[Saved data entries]
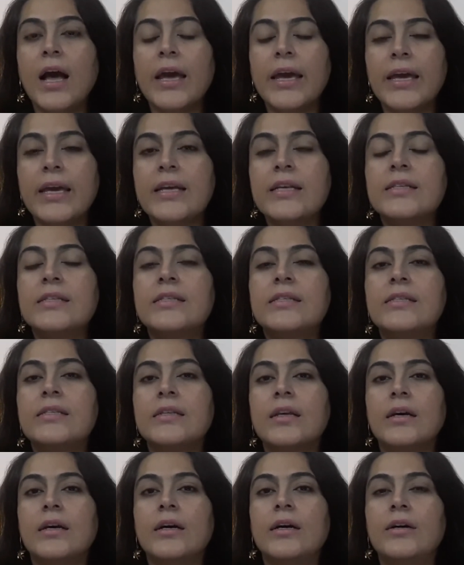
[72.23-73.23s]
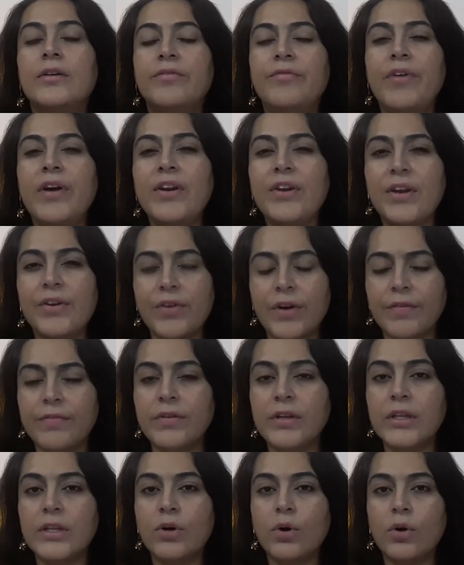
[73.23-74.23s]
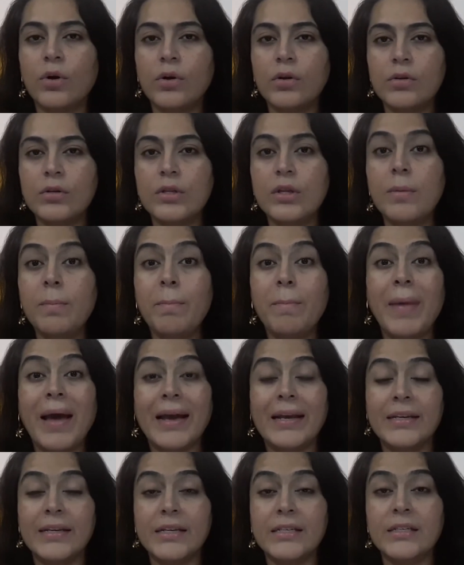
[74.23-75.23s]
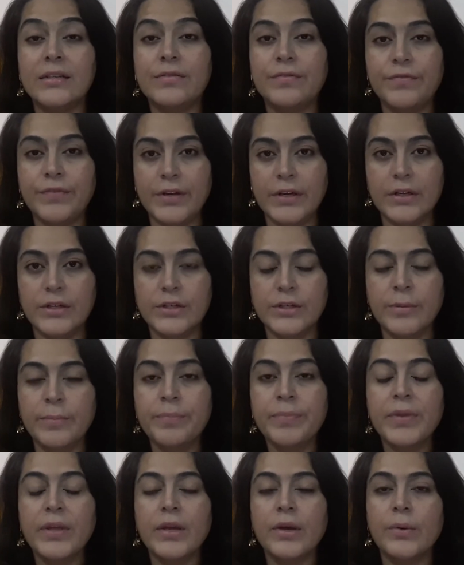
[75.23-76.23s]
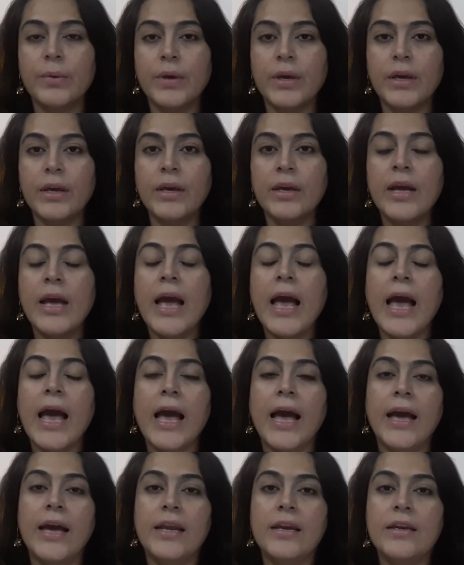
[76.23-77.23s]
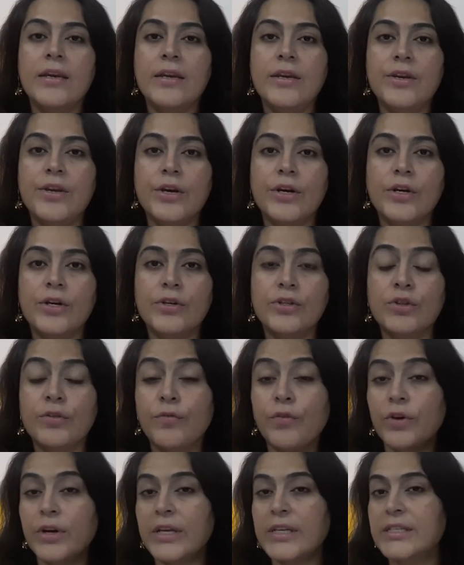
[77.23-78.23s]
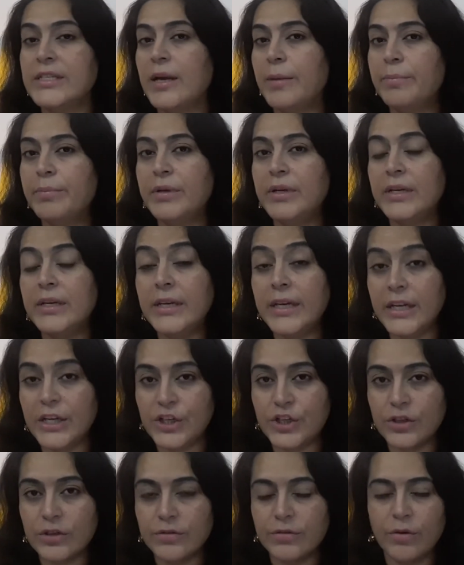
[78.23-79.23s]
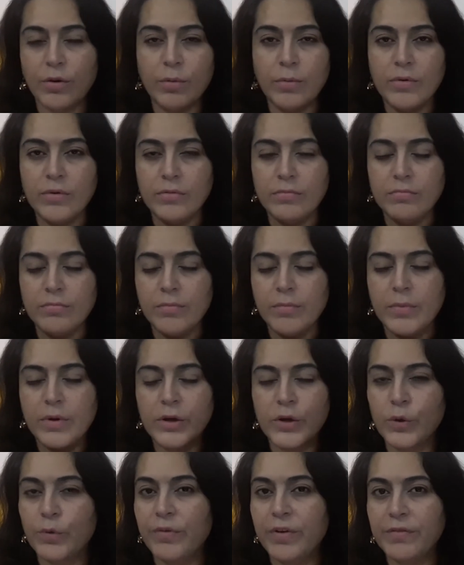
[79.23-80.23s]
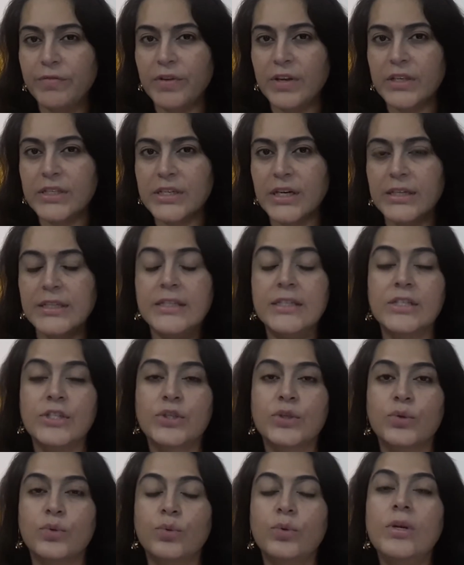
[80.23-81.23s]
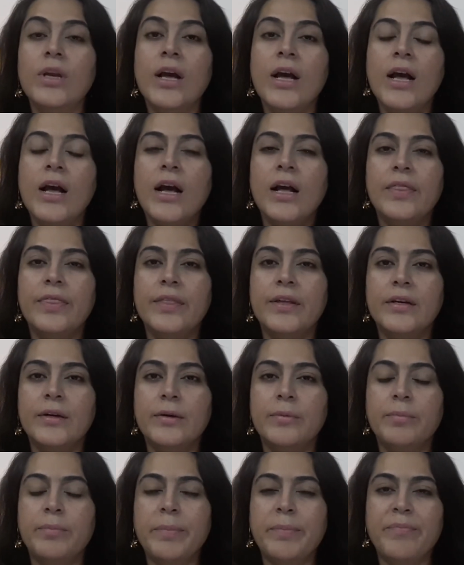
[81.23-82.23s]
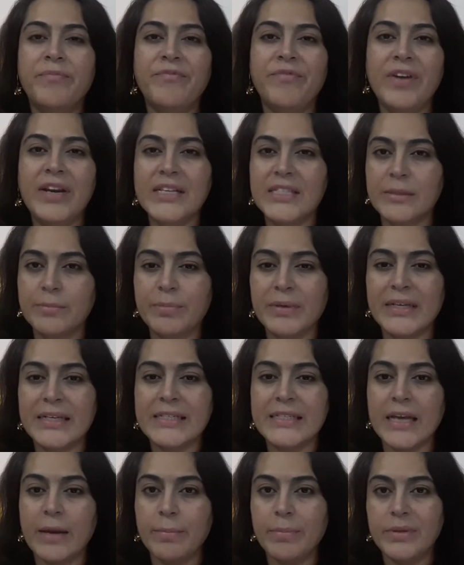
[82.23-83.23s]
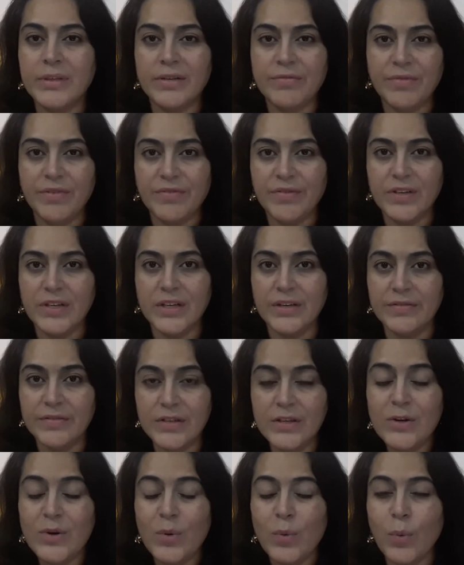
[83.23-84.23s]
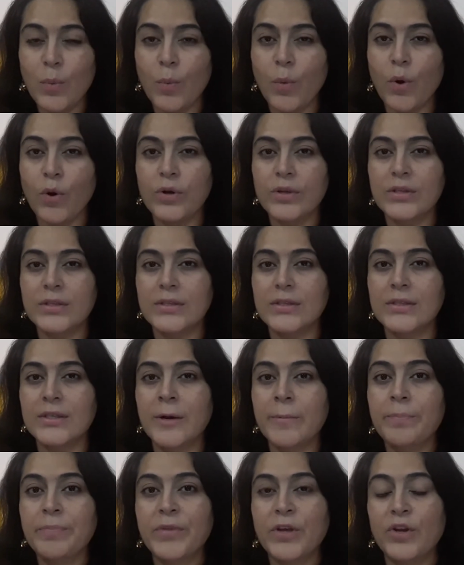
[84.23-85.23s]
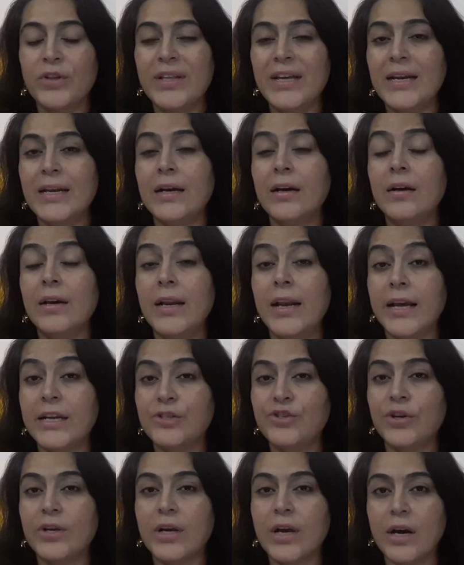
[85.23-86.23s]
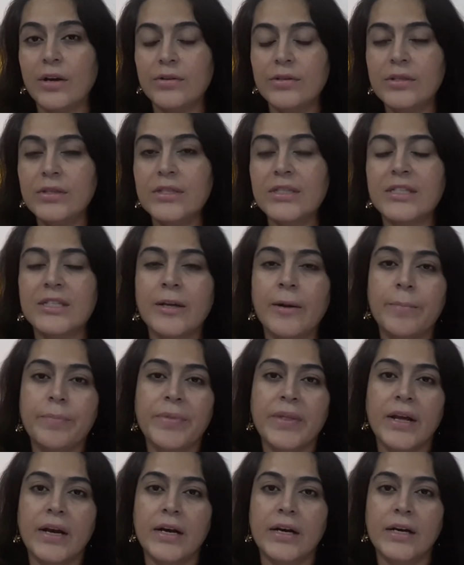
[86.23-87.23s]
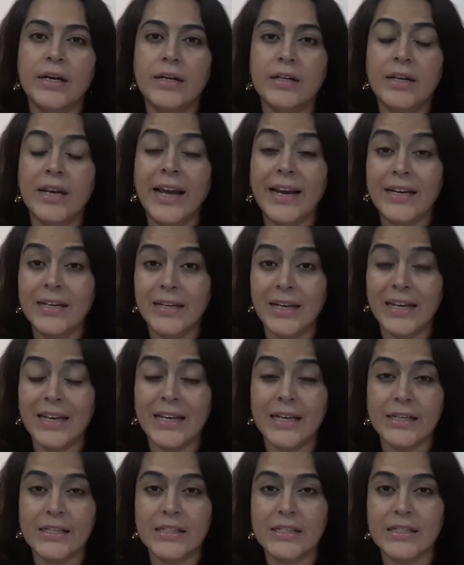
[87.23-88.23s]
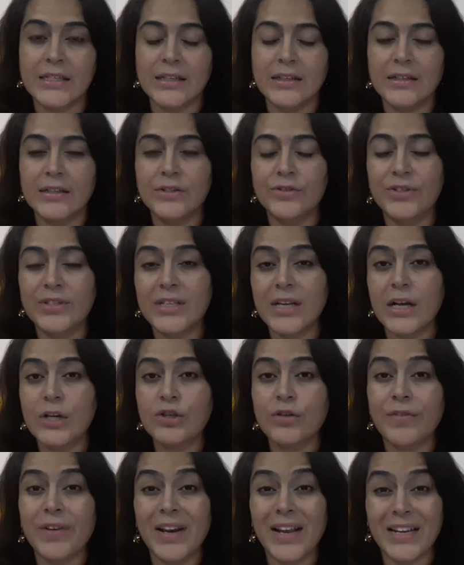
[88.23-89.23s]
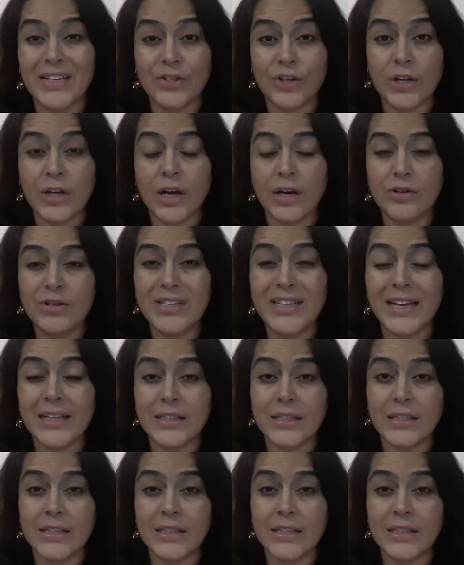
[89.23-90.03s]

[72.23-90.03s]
is very roughly called the magnetic field. Okay, and so for example, in nature, when we studied in school, the very simple example that we were given was there are electric currents. Lightning is a result of electric current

▸ **TASK DESCRIPTION**:
Only the text of the records belongs in the answer; reproduce it verbatim, with no pictures.

▸ **YOUR RESPONSE**:
[72.23-73.23s]
[73.23-74.23s]
[74.23-75.23s]
[75.23-76.23s]
[76.23-77.23s]
[77.23-78.23s]
[78.23-79.23s]
[79.23-80.23s]
[80.23-81.23s]
[81.23-82.23s]
[82.23-83.23s]
[83.23-84.23s]
[84.23-85.23s]
[85.23-86.23s]
[86.23-87.23s]
[87.23-88.23s]
[88.23-89.23s]
[89.23-90.03s]

[72.23-90.03s]
is very roughly called the magnetic field. Okay, and so for example, in nature, when we studied in school, the very simple example that we were given was there are electric currents. Lightning is a result of electric current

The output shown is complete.